Data extracted from a collection:
= = =
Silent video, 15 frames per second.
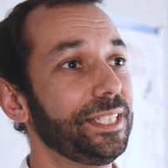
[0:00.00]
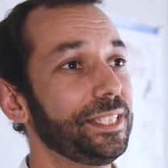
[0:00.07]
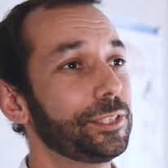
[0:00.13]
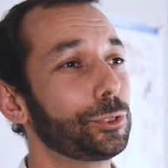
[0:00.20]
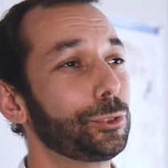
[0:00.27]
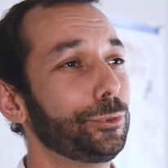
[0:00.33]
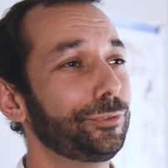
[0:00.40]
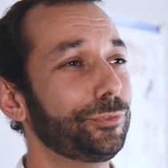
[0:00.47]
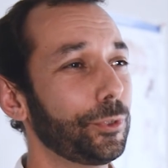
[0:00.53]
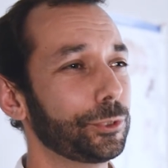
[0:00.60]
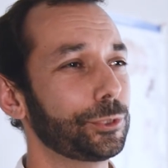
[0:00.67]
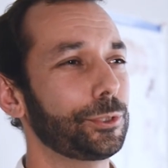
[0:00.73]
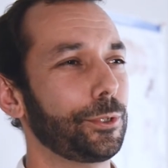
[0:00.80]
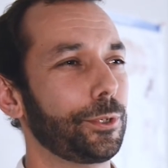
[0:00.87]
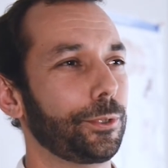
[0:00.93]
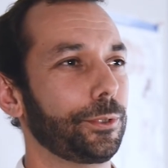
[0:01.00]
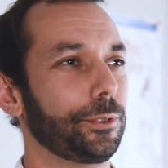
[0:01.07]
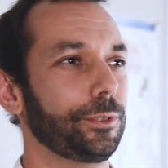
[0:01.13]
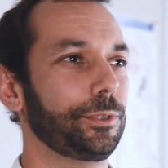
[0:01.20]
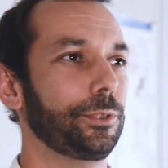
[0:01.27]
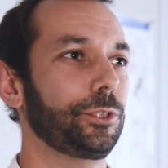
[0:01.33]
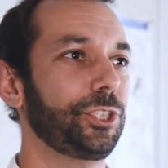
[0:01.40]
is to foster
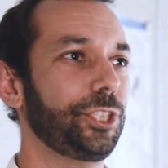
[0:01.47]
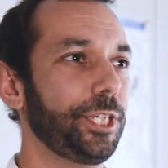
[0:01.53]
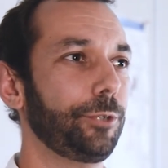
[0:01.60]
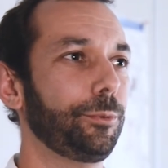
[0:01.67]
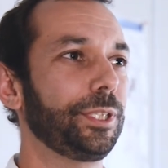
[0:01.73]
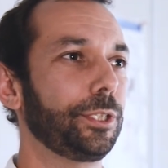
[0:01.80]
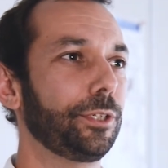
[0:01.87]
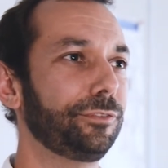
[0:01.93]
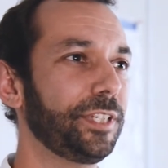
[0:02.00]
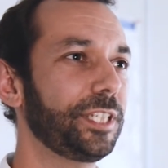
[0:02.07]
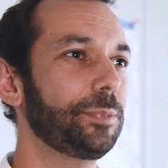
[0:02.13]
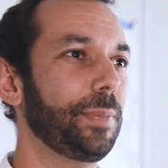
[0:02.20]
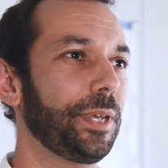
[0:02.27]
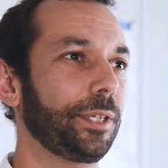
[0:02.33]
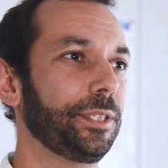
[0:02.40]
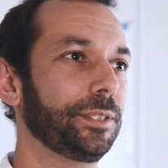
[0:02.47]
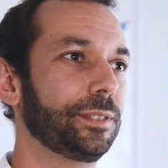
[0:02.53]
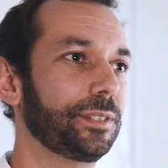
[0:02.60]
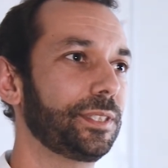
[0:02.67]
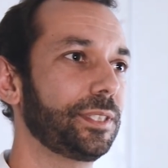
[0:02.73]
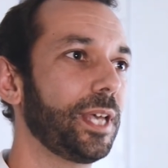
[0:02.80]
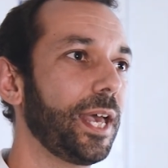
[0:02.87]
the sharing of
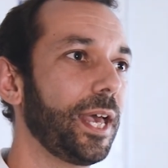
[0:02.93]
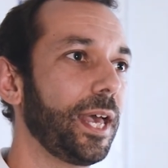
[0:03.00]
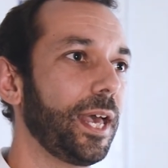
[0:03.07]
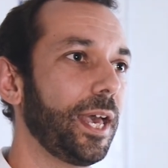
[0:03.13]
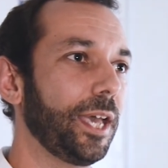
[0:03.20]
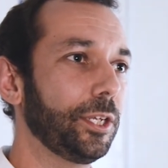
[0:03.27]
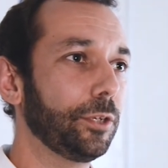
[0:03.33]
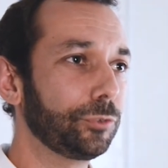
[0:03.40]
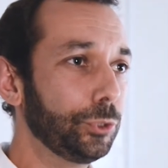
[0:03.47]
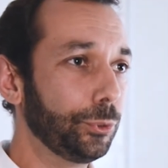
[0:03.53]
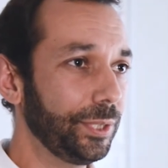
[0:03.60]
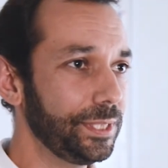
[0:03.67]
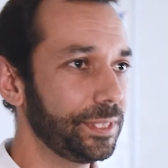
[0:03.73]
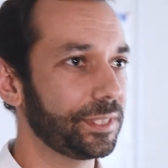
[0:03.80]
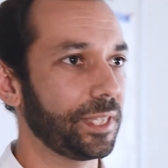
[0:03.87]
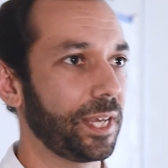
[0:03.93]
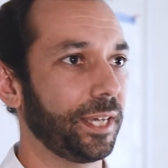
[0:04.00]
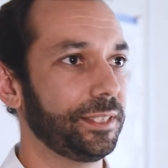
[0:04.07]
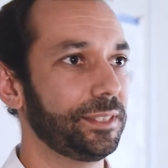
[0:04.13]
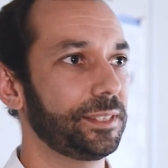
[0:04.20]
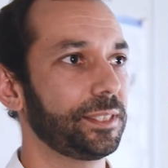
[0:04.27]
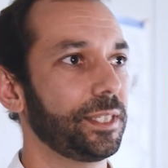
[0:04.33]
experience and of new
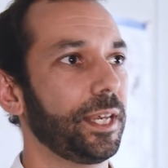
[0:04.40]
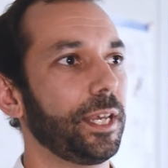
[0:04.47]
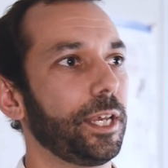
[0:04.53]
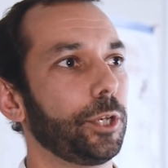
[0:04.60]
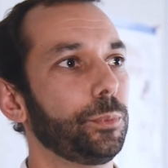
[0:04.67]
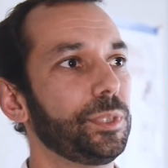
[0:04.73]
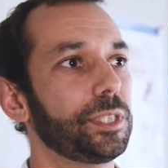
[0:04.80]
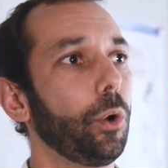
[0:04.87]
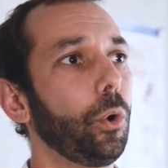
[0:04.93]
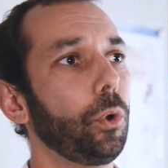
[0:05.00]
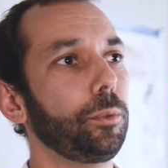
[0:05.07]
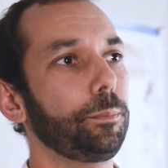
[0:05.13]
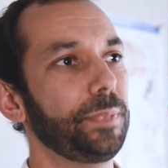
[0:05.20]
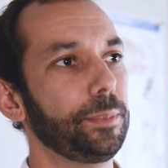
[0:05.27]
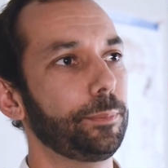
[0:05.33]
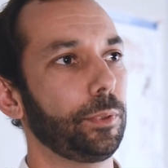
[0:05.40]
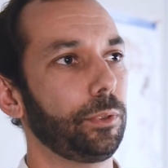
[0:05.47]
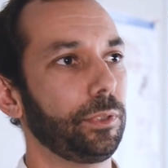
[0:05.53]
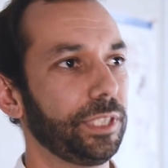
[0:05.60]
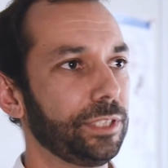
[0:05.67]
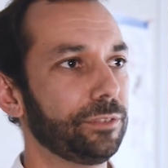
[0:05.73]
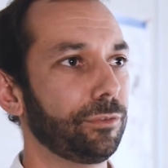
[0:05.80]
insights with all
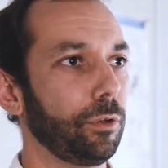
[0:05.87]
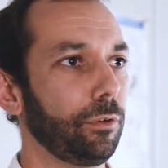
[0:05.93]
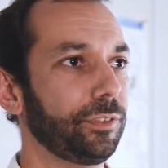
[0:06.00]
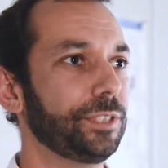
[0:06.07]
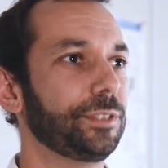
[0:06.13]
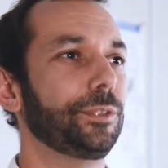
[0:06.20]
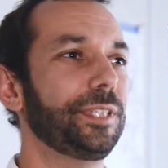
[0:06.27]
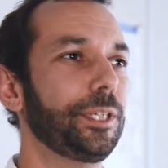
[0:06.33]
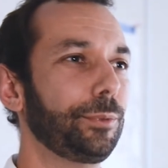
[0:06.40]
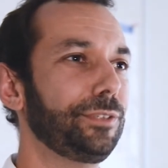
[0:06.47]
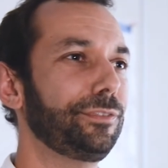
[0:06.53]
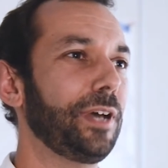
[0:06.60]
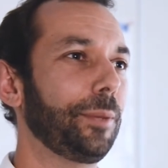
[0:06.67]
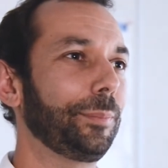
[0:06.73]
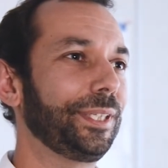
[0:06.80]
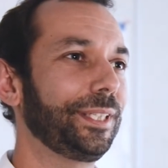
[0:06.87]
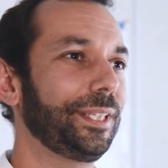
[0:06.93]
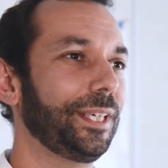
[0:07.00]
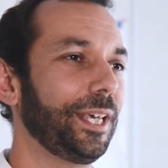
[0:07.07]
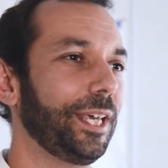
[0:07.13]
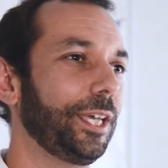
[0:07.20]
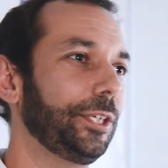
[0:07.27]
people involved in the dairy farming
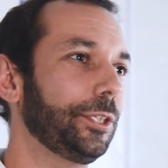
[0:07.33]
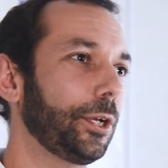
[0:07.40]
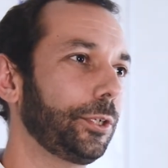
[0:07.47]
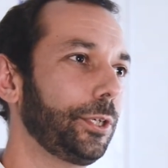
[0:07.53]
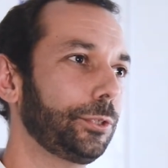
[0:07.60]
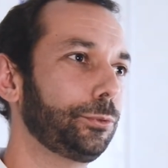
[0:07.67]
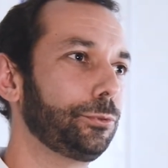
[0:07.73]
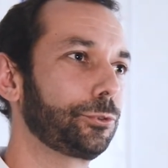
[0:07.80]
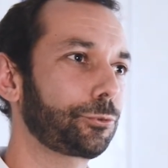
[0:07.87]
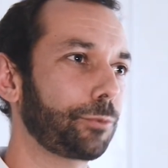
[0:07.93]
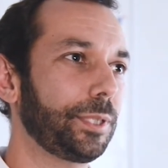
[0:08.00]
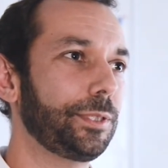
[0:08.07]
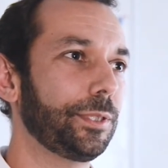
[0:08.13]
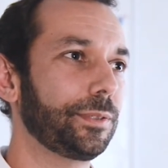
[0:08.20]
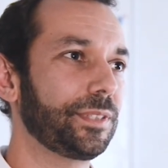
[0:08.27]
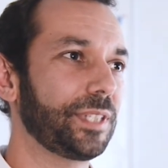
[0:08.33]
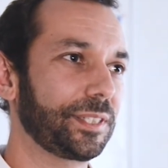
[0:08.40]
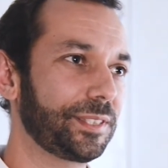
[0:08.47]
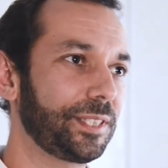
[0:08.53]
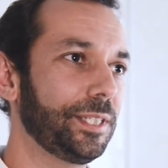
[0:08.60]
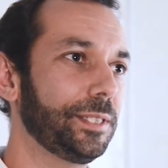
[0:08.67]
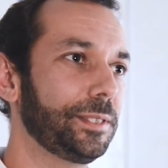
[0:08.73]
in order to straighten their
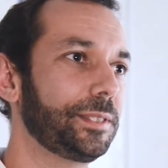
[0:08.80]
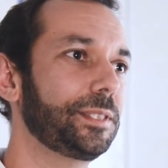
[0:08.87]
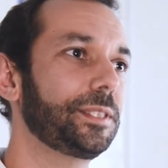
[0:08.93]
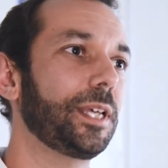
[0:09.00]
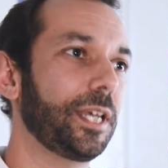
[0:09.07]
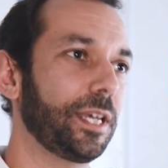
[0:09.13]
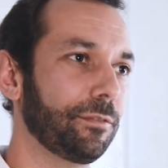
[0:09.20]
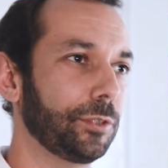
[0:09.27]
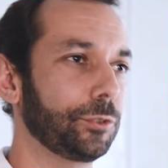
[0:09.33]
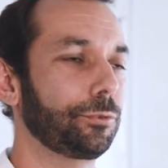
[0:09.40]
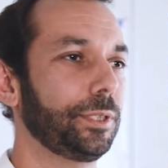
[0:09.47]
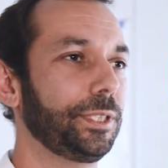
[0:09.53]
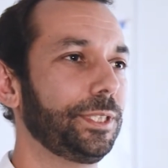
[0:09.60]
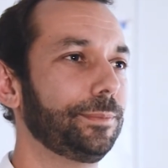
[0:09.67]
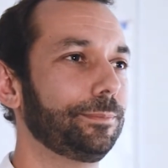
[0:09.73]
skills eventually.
= = =
_Required action_:
Your answer should be every entry repeated exactly, minus the pictures.

_Expected output_:
Silent video, 15 frames per second.
[0:00.00]
[0:00.07]
[0:00.13]
[0:00.20]
[0:00.27]
[0:00.33]
[0:00.40]
[0:00.47]
[0:00.53]
[0:00.60]
[0:00.67]
[0:00.73]
[0:00.80]
[0:00.87]
[0:00.93]
[0:01.00]
[0:01.07]
[0:01.13]
[0:01.20]
[0:01.27]
[0:01.33]
[0:01.40]
is to foster
[0:01.47]
[0:01.53]
[0:01.60]
[0:01.67]
[0:01.73]
[0:01.80]
[0:01.87]
[0:01.93]
[0:02.00]
[0:02.07]
[0:02.13]
[0:02.20]
[0:02.27]
[0:02.33]
[0:02.40]
[0:02.47]
[0:02.53]
[0:02.60]
[0:02.67]
[0:02.73]
[0:02.80]
[0:02.87]
the sharing of
[0:02.93]
[0:03.00]
[0:03.07]
[0:03.13]
[0:03.20]
[0:03.27]
[0:03.33]
[0:03.40]
[0:03.47]
[0:03.53]
[0:03.60]
[0:03.67]
[0:03.73]
[0:03.80]
[0:03.87]
[0:03.93]
[0:04.00]
[0:04.07]
[0:04.13]
[0:04.20]
[0:04.27]
[0:04.33]
experience and of new
[0:04.40]
[0:04.47]
[0:04.53]
[0:04.60]
[0:04.67]
[0:04.73]
[0:04.80]
[0:04.87]
[0:04.93]
[0:05.00]
[0:05.07]
[0:05.13]
[0:05.20]
[0:05.27]
[0:05.33]
[0:05.40]
[0:05.47]
[0:05.53]
[0:05.60]
[0:05.67]
[0:05.73]
[0:05.80]
insights with all
[0:05.87]
[0:05.93]
[0:06.00]
[0:06.07]
[0:06.13]
[0:06.20]
[0:06.27]
[0:06.33]
[0:06.40]
[0:06.47]
[0:06.53]
[0:06.60]
[0:06.67]
[0:06.73]
[0:06.80]
[0:06.87]
[0:06.93]
[0:07.00]
[0:07.07]
[0:07.13]
[0:07.20]
[0:07.27]
people involved in the dairy farming
[0:07.33]
[0:07.40]
[0:07.47]
[0:07.53]
[0:07.60]
[0:07.67]
[0:07.73]
[0:07.80]
[0:07.87]
[0:07.93]
[0:08.00]
[0:08.07]
[0:08.13]
[0:08.20]
[0:08.27]
[0:08.33]
[0:08.40]
[0:08.47]
[0:08.53]
[0:08.60]
[0:08.67]
[0:08.73]
in order to straighten their
[0:08.80]
[0:08.87]
[0:08.93]
[0:09.00]
[0:09.07]
[0:09.13]
[0:09.20]
[0:09.27]
[0:09.33]
[0:09.40]
[0:09.47]
[0:09.53]
[0:09.60]
[0:09.67]
[0:09.73]
skills eventually.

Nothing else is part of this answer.